Please set down the records exactly, keeping every line.

SOURCE DATA —
=== Section Start ===

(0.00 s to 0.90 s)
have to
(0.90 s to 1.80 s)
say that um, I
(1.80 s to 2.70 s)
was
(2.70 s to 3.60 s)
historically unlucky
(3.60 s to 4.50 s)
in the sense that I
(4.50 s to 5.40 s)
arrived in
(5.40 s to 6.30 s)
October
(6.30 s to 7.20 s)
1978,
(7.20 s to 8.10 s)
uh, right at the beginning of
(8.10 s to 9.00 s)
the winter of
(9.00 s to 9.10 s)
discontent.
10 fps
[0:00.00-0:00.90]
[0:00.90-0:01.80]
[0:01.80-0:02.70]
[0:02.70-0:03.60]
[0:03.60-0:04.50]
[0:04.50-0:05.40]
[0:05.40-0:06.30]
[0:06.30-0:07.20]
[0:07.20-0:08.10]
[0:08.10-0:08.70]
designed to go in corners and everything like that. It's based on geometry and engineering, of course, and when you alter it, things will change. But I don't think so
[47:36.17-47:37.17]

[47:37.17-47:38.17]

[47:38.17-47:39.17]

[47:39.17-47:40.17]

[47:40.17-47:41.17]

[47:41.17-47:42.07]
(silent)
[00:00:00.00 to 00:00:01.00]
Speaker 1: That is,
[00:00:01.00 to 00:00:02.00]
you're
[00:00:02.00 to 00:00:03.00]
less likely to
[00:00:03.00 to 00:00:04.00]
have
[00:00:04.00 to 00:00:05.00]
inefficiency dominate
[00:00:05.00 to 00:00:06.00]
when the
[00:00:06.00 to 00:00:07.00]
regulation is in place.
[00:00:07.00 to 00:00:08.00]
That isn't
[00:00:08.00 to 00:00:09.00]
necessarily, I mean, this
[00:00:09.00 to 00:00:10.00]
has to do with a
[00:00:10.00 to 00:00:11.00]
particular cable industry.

=== Section End ===

EXERCISE SOLUTION —
(0.00 s to 0.90 s)
have to
(0.90 s to 1.80 s)
say that um, I
(1.80 s to 2.70 s)
was
(2.70 s to 3.60 s)
historically unlucky
(3.60 s to 4.50 s)
in the sense that I
(4.50 s to 5.40 s)
arrived in
(5.40 s to 6.30 s)
October
(6.30 s to 7.20 s)
1978,
(7.20 s to 8.10 s)
uh, right at the beginning of
(8.10 s to 9.00 s)
the winter of
(9.00 s to 9.10 s)
discontent.
10 fps
[0:00.00-0:00.90]
[0:00.90-0:01.80]
[0:01.80-0:02.70]
[0:02.70-0:03.60]
[0:03.60-0:04.50]
[0:04.50-0:05.40]
[0:05.40-0:06.30]
[0:06.30-0:07.20]
[0:07.20-0:08.10]
[0:08.10-0:08.70]
designed to go in corners and everything like that. It's based on geometry and engineering, of course, and when you alter it, things will change. But I don't think so
[47:36.17-47:37.17]

[47:37.17-47:38.17]

[47:38.17-47:39.17]

[47:39.17-47:40.17]

[47:40.17-47:41.17]

[47:41.17-47:42.07]
(silent)
[00:00:00.00 to 00:00:01.00]
Speaker 1: That is,
[00:00:01.00 to 00:00:02.00]
you're
[00:00:02.00 to 00:00:03.00]
less likely to
[00:00:03.00 to 00:00:04.00]
have
[00:00:04.00 to 00:00:05.00]
inefficiency dominate
[00:00:05.00 to 00:00:06.00]
when the
[00:00:06.00 to 00:00:07.00]
regulation is in place.
[00:00:07.00 to 00:00:08.00]
That isn't
[00:00:08.00 to 00:00:09.00]
necessarily, I mean, this
[00:00:09.00 to 00:00:10.00]
has to do with a
[00:00:10.00 to 00:00:11.00]
particular cable industry.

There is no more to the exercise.